PROBLEM:
The answer must consist of each line of the records below that contains the string "frames".

TASK MATERIAL:
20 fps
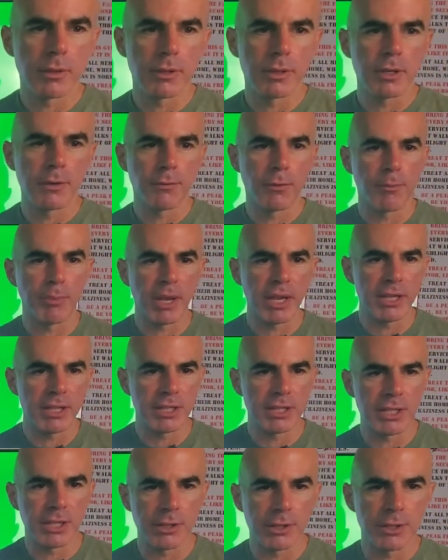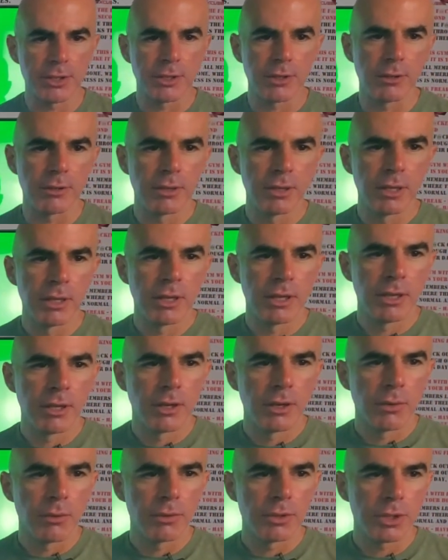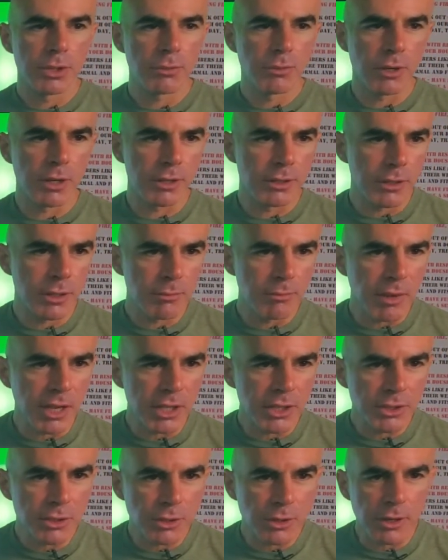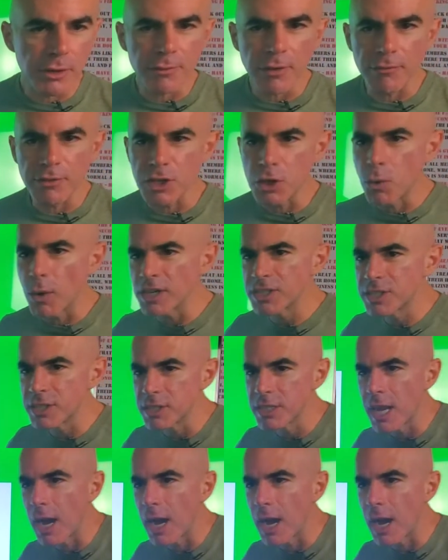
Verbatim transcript: different pages here. So just want to make sure if you have any questions,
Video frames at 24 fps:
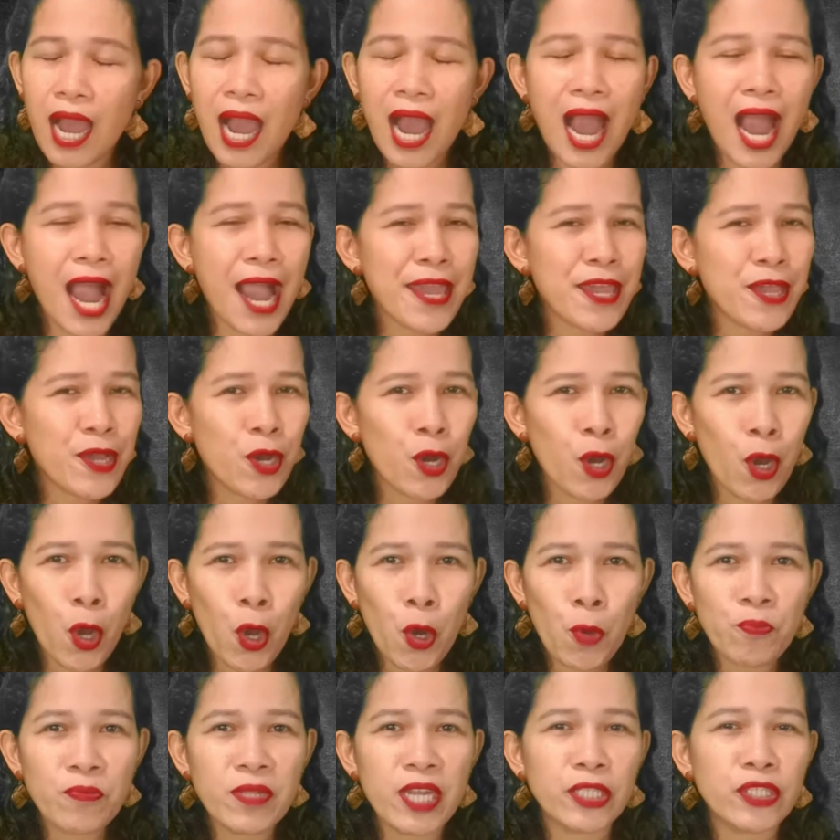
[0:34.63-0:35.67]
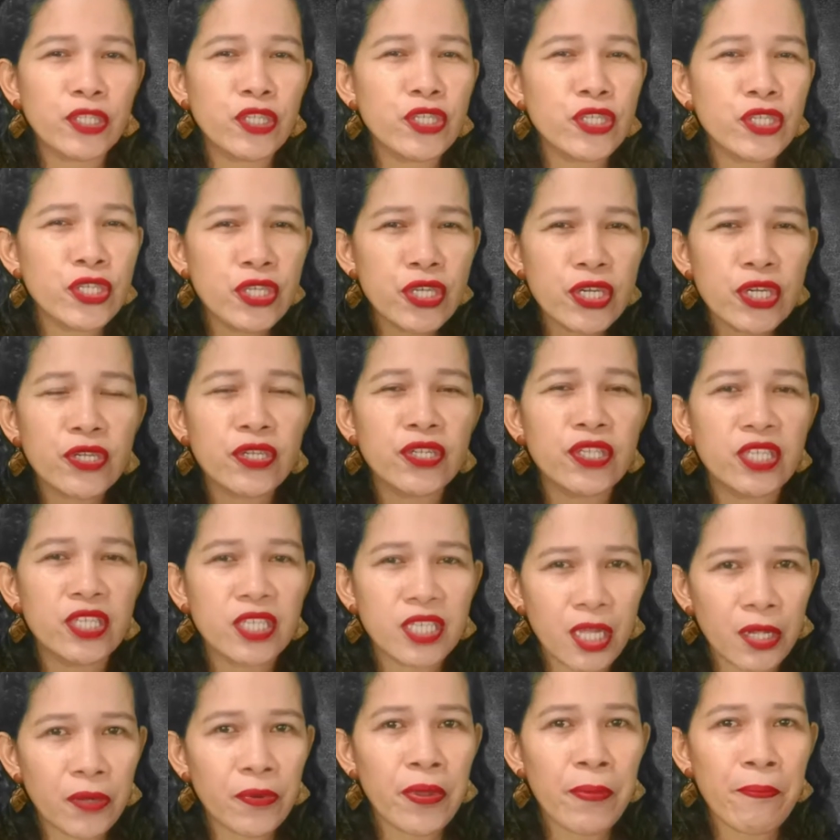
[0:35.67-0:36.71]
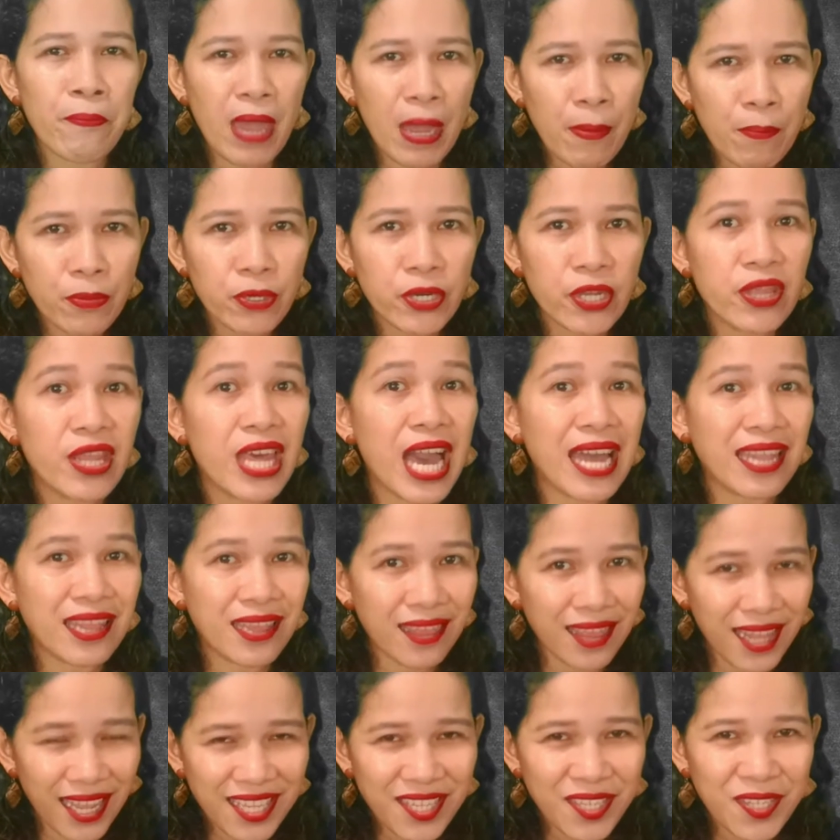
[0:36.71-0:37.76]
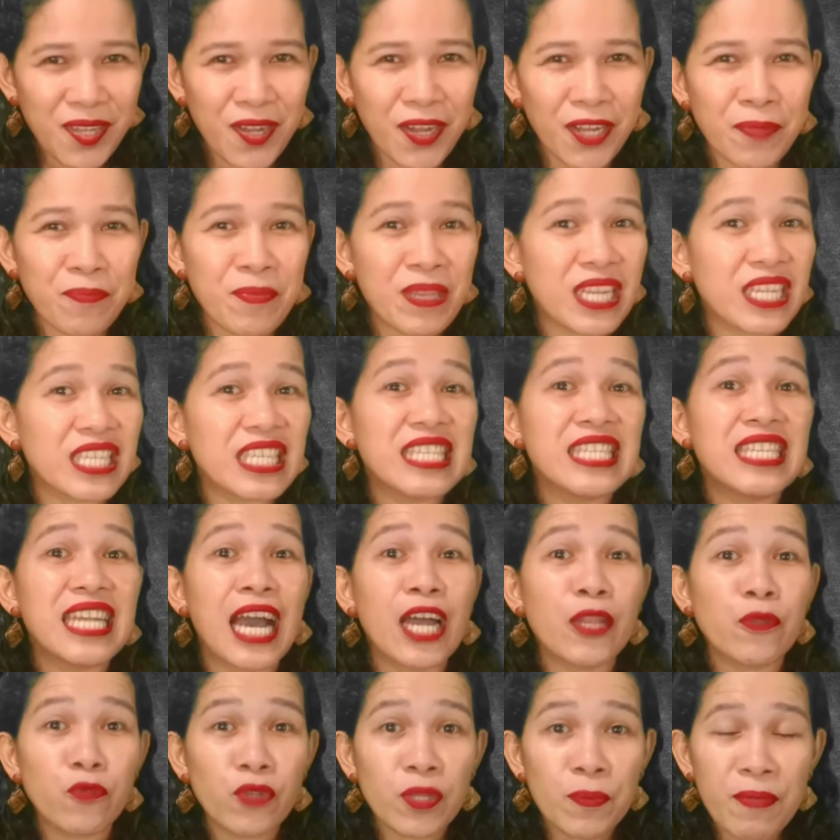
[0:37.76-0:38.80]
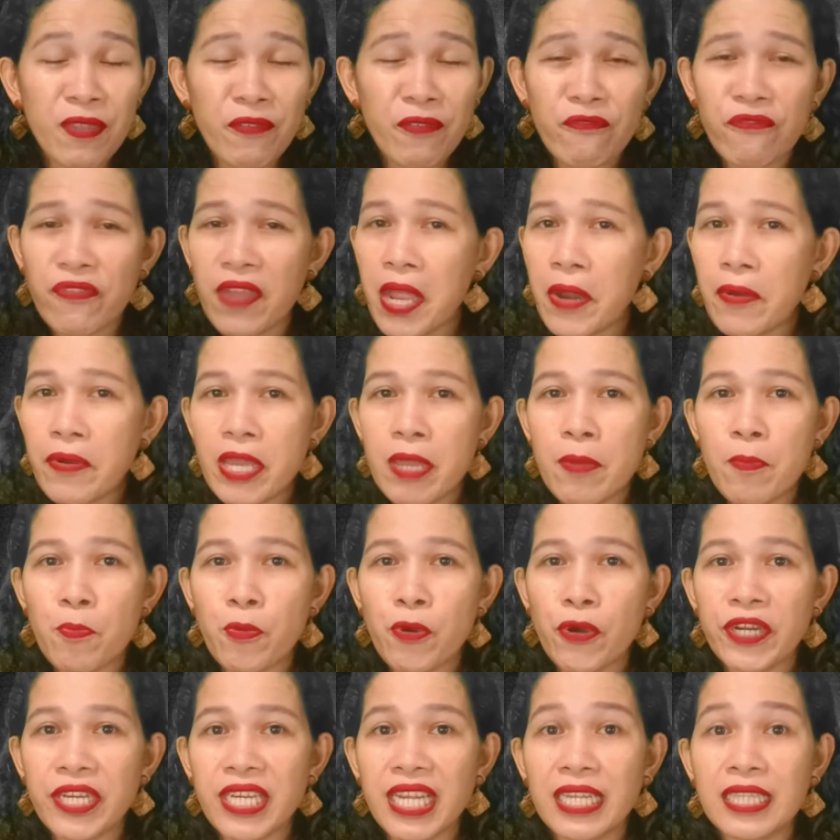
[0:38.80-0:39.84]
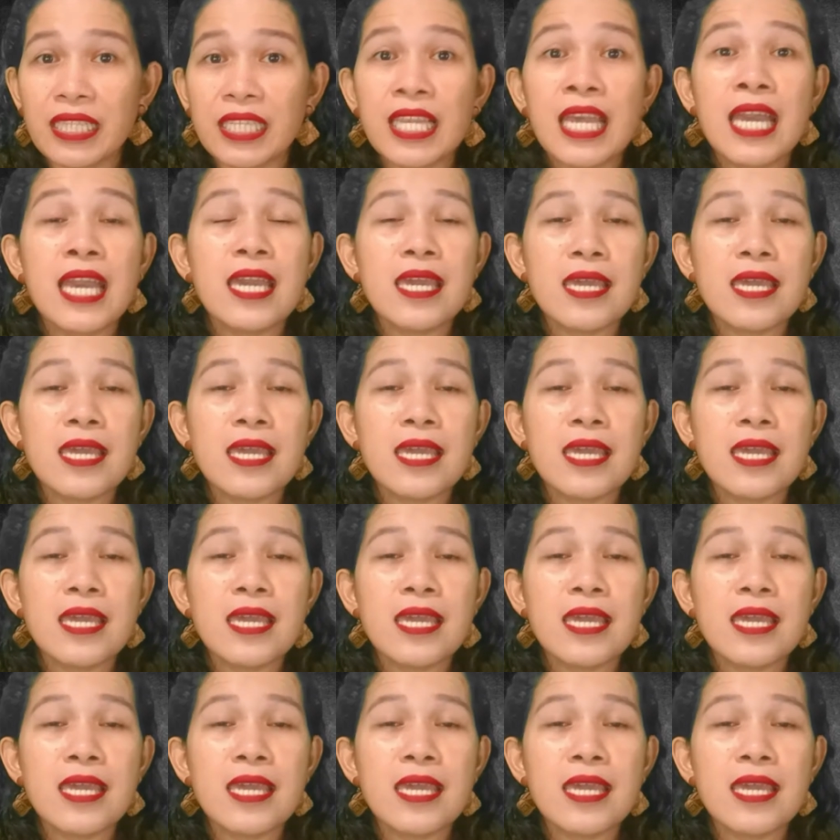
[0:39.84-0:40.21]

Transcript: I hope that you could still remember that lesson because that would be very important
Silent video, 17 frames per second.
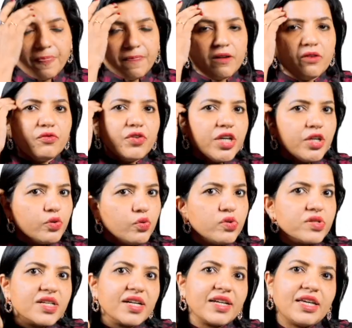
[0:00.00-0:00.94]
we
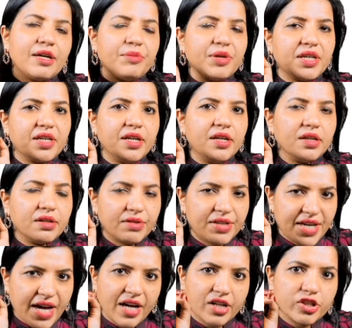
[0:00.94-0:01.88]
use a chemical
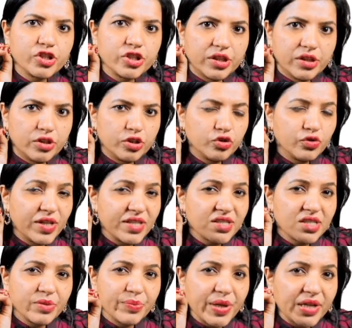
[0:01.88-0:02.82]
reaction to
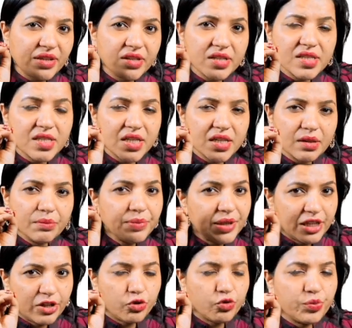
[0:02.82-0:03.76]
estimate the serum
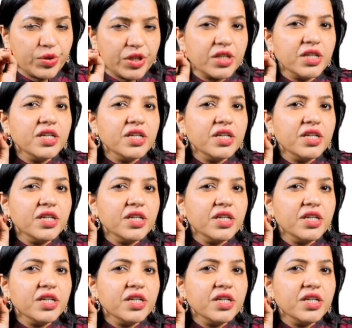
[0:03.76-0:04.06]
bilirubin.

ANSWER BOX:
Video frames at 24 fps:
Silent video, 17 frames per second.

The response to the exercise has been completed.